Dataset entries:
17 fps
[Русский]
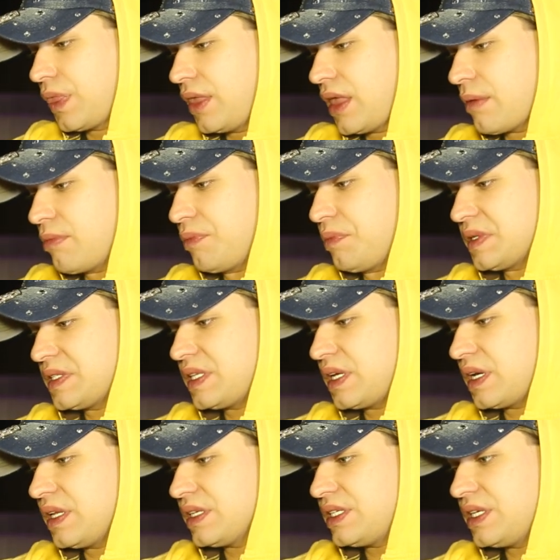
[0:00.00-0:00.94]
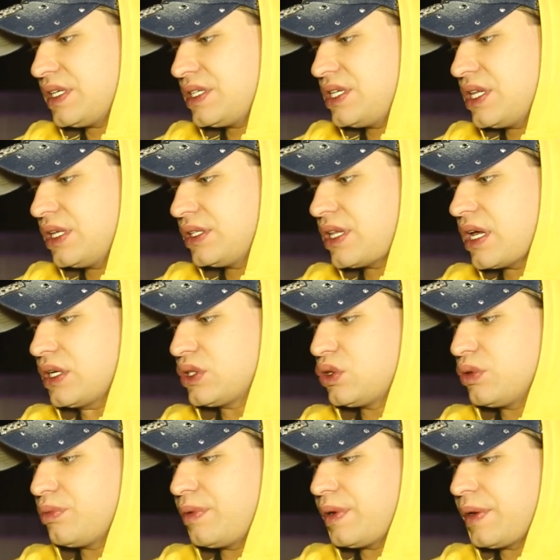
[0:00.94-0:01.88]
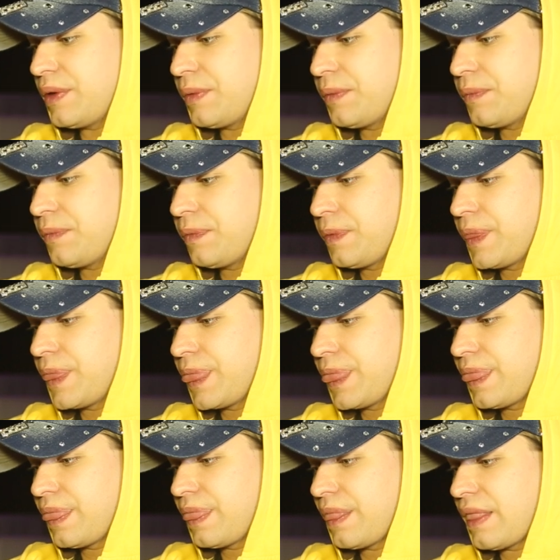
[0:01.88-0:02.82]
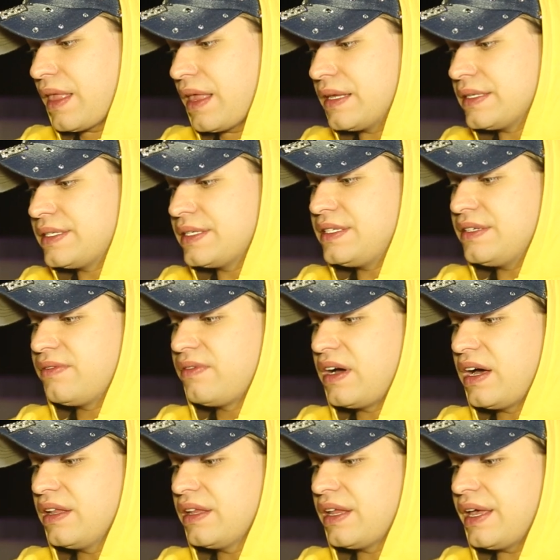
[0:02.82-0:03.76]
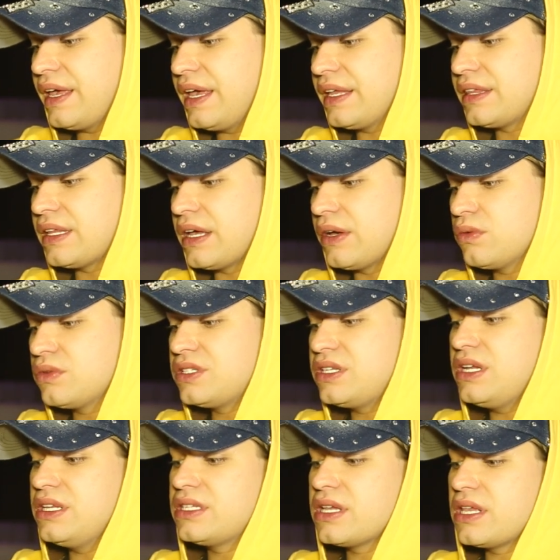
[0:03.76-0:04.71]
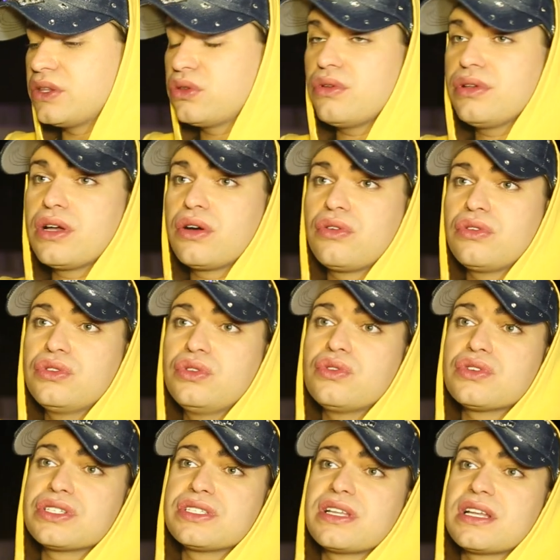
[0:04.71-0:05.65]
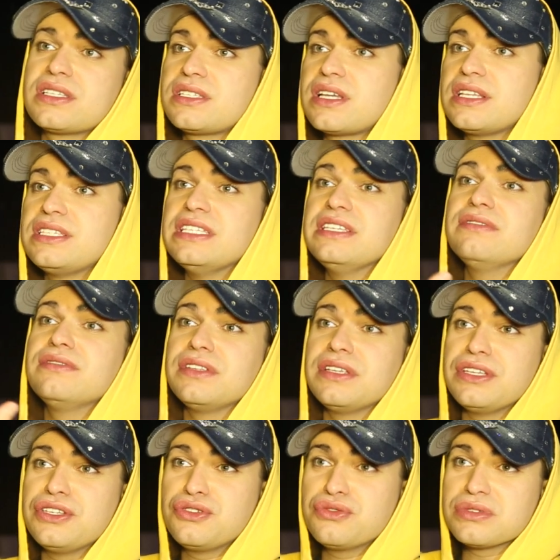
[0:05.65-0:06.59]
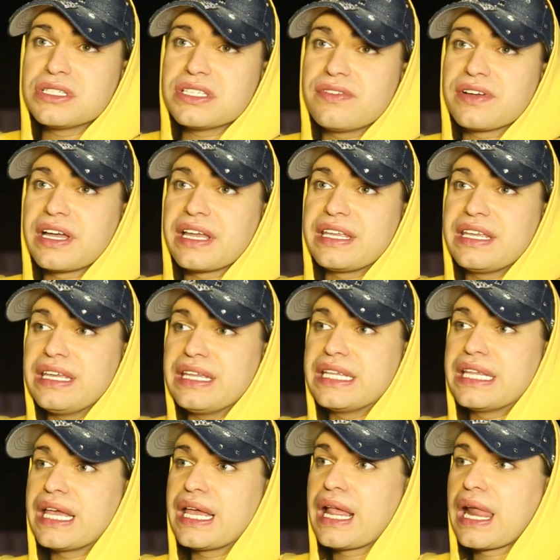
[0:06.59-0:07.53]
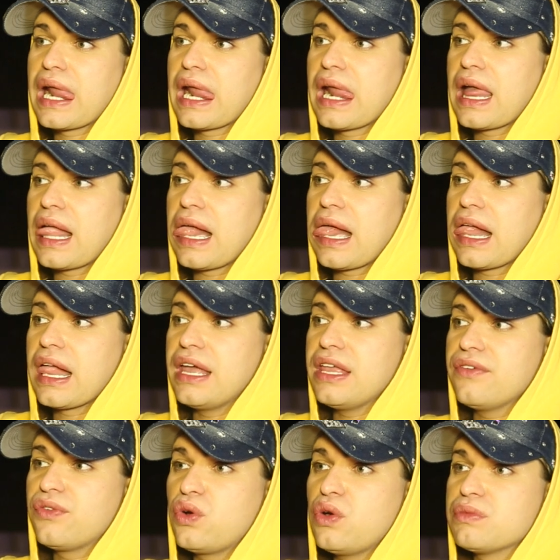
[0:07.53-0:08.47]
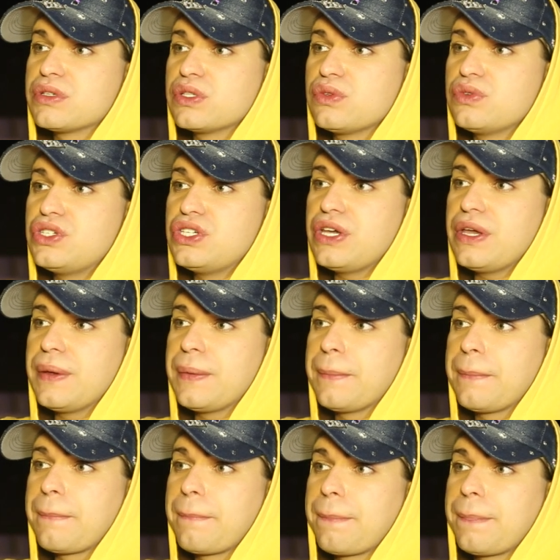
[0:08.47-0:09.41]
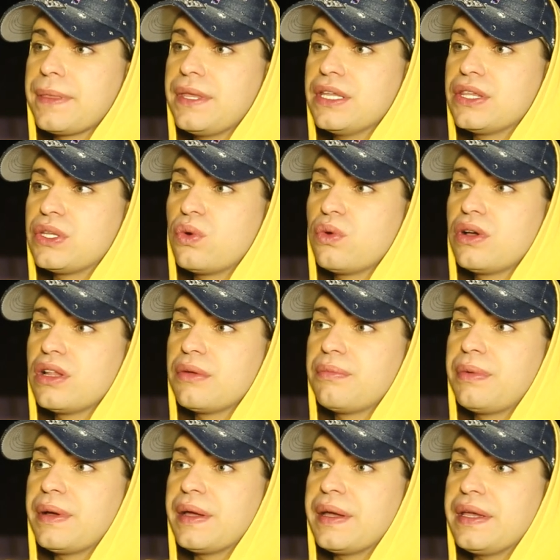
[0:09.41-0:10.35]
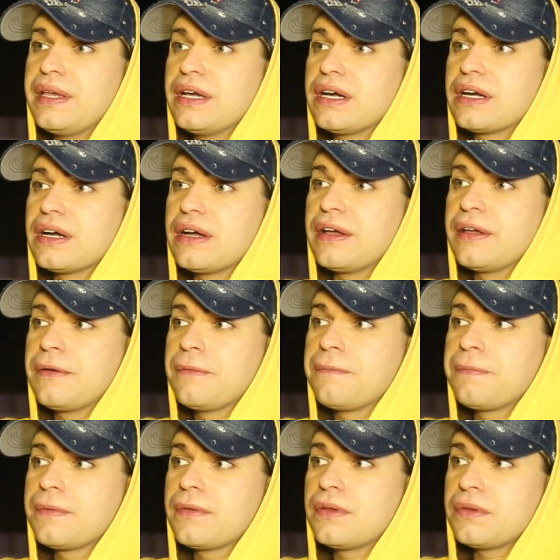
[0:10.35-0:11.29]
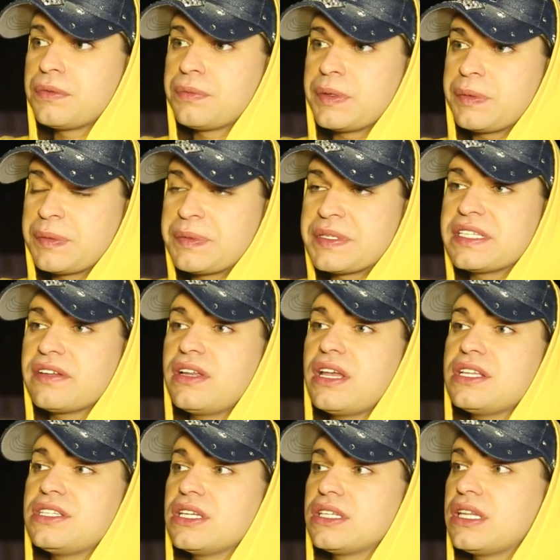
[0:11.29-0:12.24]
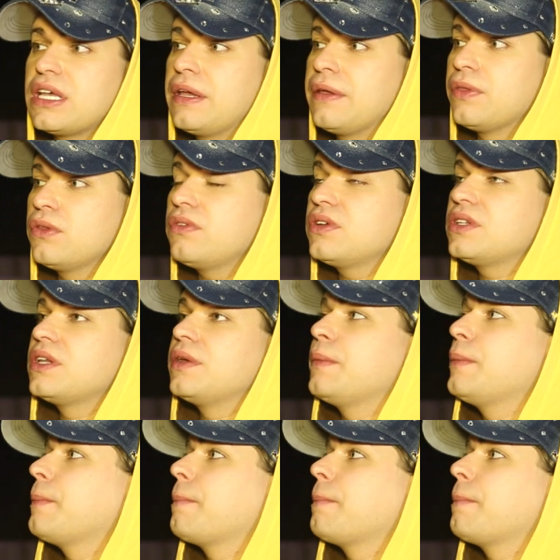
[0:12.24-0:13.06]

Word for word: я бы постарался сделать так, чтобы задевало это у зрителя только художественно-ассоциативные чувства какие-то – и ни в коем случае не трогала бы их. Э, вы представляете, это, ну вот,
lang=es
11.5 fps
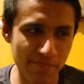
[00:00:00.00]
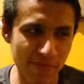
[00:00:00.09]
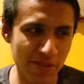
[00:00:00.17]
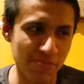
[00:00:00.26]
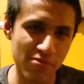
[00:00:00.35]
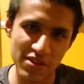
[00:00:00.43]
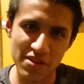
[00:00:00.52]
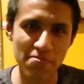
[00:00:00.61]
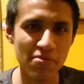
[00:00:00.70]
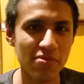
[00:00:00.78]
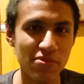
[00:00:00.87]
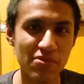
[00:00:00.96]
bueno, por
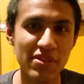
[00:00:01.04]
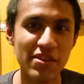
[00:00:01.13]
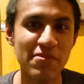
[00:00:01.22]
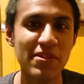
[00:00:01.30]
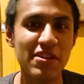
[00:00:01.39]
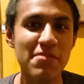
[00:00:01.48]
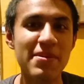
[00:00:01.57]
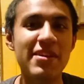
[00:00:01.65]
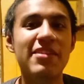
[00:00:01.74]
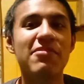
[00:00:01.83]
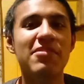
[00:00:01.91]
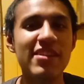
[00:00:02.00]
ejemplo, yo tengo de
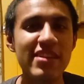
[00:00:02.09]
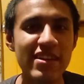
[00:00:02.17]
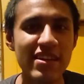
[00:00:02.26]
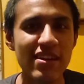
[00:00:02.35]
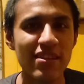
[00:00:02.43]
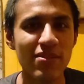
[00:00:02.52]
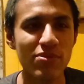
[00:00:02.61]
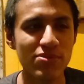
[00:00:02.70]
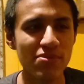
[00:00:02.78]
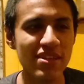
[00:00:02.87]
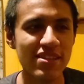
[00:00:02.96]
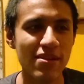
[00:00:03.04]
química inorgánica
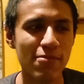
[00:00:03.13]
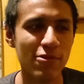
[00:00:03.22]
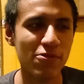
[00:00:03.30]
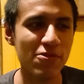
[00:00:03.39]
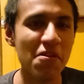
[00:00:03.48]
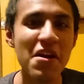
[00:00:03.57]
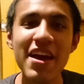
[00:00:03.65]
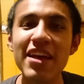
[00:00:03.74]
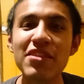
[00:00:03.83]
dos horas de laboratorio,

**Work to be completed**
Copy the data word for word and omit every picture.

**Result**
17 fps
[Русский]
[0:00.00-0:00.94]
[0:00.94-0:01.88]
[0:01.88-0:02.82]
[0:02.82-0:03.76]
[0:03.76-0:04.71]
[0:04.71-0:05.65]
[0:05.65-0:06.59]
[0:06.59-0:07.53]
[0:07.53-0:08.47]
[0:08.47-0:09.41]
[0:09.41-0:10.35]
[0:10.35-0:11.29]
[0:11.29-0:12.24]
[0:12.24-0:13.06]

Word for word: я бы постарался сделать так, чтобы задевало это у зрителя только художественно-ассоциативные чувства какие-то – и ни в коем случае не трогала бы их. Э, вы представляете, это, ну вот,
lang=es
11.5 fps
[00:00:00.00]
[00:00:00.09]
[00:00:00.17]
[00:00:00.26]
[00:00:00.35]
[00:00:00.43]
[00:00:00.52]
[00:00:00.61]
[00:00:00.70]
[00:00:00.78]
[00:00:00.87]
[00:00:00.96]
bueno, por
[00:00:01.04]
[00:00:01.13]
[00:00:01.22]
[00:00:01.30]
[00:00:01.39]
[00:00:01.48]
[00:00:01.57]
[00:00:01.65]
[00:00:01.74]
[00:00:01.83]
[00:00:01.91]
[00:00:02.00]
ejemplo, yo tengo de
[00:00:02.09]
[00:00:02.17]
[00:00:02.26]
[00:00:02.35]
[00:00:02.43]
[00:00:02.52]
[00:00:02.61]
[00:00:02.70]
[00:00:02.78]
[00:00:02.87]
[00:00:02.96]
[00:00:03.04]
química inorgánica
[00:00:03.13]
[00:00:03.22]
[00:00:03.30]
[00:00:03.39]
[00:00:03.48]
[00:00:03.57]
[00:00:03.65]
[00:00:03.74]
[00:00:03.83]
dos horas de laboratorio,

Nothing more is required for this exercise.